Reações ocorrem após o ministro suspender por 30 dias as visitas ao ex-presidente e restringir manifestações político-eleitorais
O senador Flávio Bolsonaro (PL-RJ) e o líder da oposição no Senado, Rogério Marinho (PL-RN), criticaram a decisão do ministro Alexandre de Moraes, do Supremo Tribunal Federal (STF), que suspendeu por 30 dias as visitas ao ex-presidente Jair Bolsonaro (PL) e o proibiu de receber visitas com finalidade político-eleitoral até o fim das eleições de 2026.

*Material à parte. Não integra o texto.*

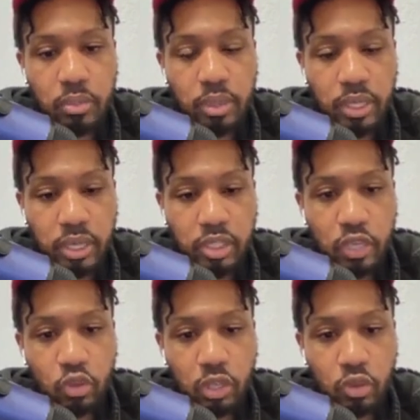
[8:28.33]
But yes,
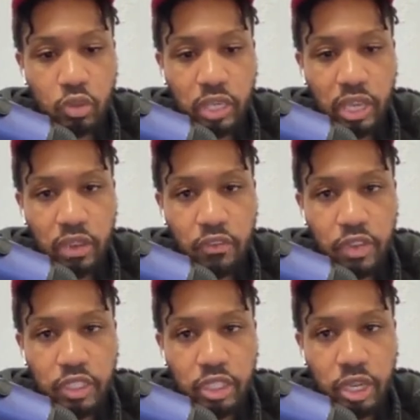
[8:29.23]
you can use a
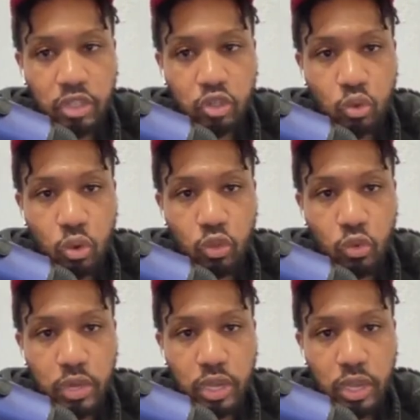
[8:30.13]
FHA
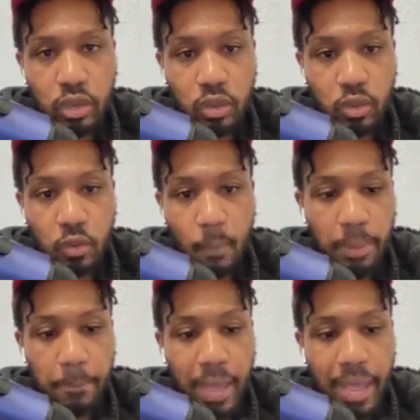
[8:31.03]
203K loan
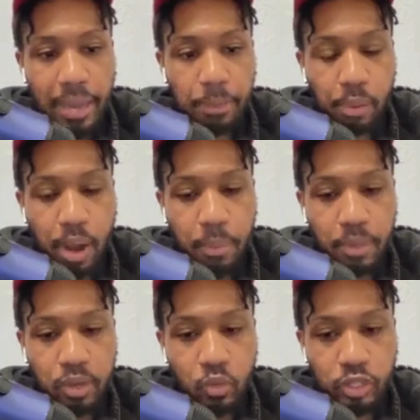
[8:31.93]
and buy a
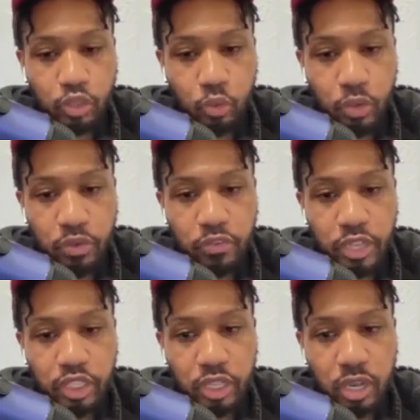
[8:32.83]
property with your
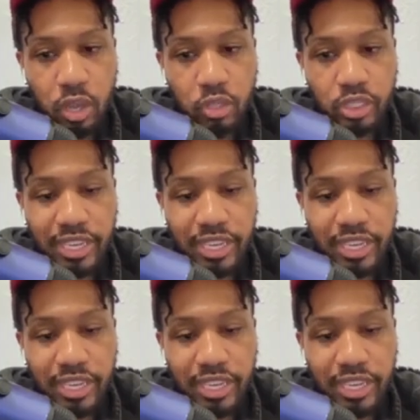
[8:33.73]
renovation costs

Em um vídeo publicado nas redes sociais, Flávio classificou a decisão como “ilegal, desproporcional, covarde e cruel”. Segundo o senador, a medida representa uma “vingança” e busca “impedir uma eventual volta de um Bolsonaro à Presidência”. Flávio também afirmou que a decisão restringe direitos do pai, como receber familiares, se comunicar e escolher seus advogados.
Marinho também reagiu por meio de uma nota, na qual classificou a decisão como “extravagante, inusitada e sem precedentes”. Segundo o senador, as restrições impostas a Bolsonaro são incompatíveis com o Estado Democrático de Direito e representam um “silenciamento político”.
Ao comparar a situação de Bolsonaro com a do presidente Luiz Inácio Lula da Silva durante o período em que esteve preso, Marinho afirmou que o petista recebeu visitas e divulgou manifestações políticas. Na nota, o senador também disse que as medidas não impedem o vínculo entre Bolsonaro e seus apoiadores e defendeu que a normalidade democrática será restabelecida quando o eleitor puder decidir livremente nas urnas.
Entenda a decisão de Moraes
Na sexta-feira (17), Alexandre de Moraes proibiu que Jair Bolsonaro receba visitas com finalidade político-eleitoral até o fim das eleições gerais de 2026. O ministro também suspendeu, por 30 dias, o direito de visitas ao ex-presidente, que cumpre prisão domiciliar humanitária. Durante esse período, apenas médicos, fisioterapeutas e advogados continuam autorizados a visitá-lo.
Moraes também determinou que Bolsonaro não divulgue manifestos de conteúdo político-eleitoral nem permita que esse tipo de mensagem seja divulgado por terceiros, independentemente do meio utilizado.
De acordo com o ministro, as restrições foram impostas após Flávio Bolsonaro publicar nas redes sociais uma carta escrita à mão pelo ex-presidente. Para Moraes, a divulgação descumpriu as condições estabelecidas para a prisão domiciliar.